A greedy approach to solve maximum independent set problem: Differential Malatya independent set algorithm

Abstract

In this study, a method has been developed for solving the maximum independent set problem, which is one of the significant problems in graph theory. The maximum independent set problem is NP-hard for all types of graphs. The proposed method features a robust and greedy approach that produces results in polynomial time for all graph types. The proposed method is named the Differential Malatya Independent Set Algorithm (DMISA). The presented method also provides solutions to the minimum vertex cover and maximum clique problems, which are directly related to the independent set. The DMISA algorithm consists of two sub-algorithms. The first algorithm is the Differential Malatya Centrality Algorithm (DMCA), a centrality algorithm that calculates centrality values, providing prioritization in the selection of independent members. The second algorithm uses the DMCA value to select the independent set and vertex cover members in the graphs. In this study, the DMISA analytical proof has been applied to graphs with known solutions that can be solved in polynomial time. To emphasize the success of the algorithm, test operations have been conducted on various types of graphs.

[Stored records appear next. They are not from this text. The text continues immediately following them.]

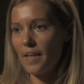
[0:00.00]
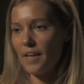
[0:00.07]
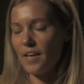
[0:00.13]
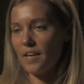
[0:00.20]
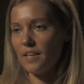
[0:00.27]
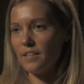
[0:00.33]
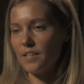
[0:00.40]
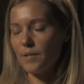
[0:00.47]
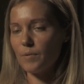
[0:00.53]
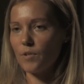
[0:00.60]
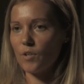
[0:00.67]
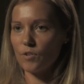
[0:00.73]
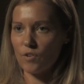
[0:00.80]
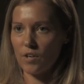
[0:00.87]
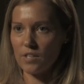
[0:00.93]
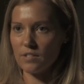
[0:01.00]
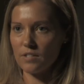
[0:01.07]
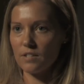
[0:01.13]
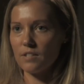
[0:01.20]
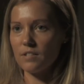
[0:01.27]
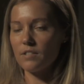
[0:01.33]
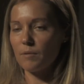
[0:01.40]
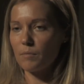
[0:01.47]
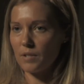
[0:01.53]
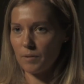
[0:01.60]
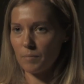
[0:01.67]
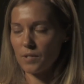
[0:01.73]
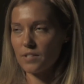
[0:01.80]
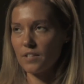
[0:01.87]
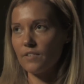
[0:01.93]
And he would go crazy and then say, I'm killing
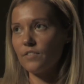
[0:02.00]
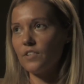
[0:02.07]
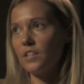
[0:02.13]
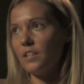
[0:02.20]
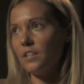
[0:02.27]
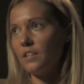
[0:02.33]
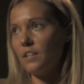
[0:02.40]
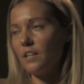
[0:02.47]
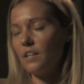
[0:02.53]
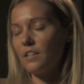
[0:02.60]
myself again.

The conducted tests included 40 lattices, 40 bipartite, 24 multipartite, 32 social, and random graphs. The analysis results showed that DMISA produced optimal results in lattice, bipartite, and complete multipartite graphs, while it produced generally non-optimal results for randomly generated and social graphs. Additionally, DMISA is compared with MIS methods in popular graph libraries and 7 different MIS methods. In summary, DMISA produces a larger solution than standard greedy algorithms in experiments.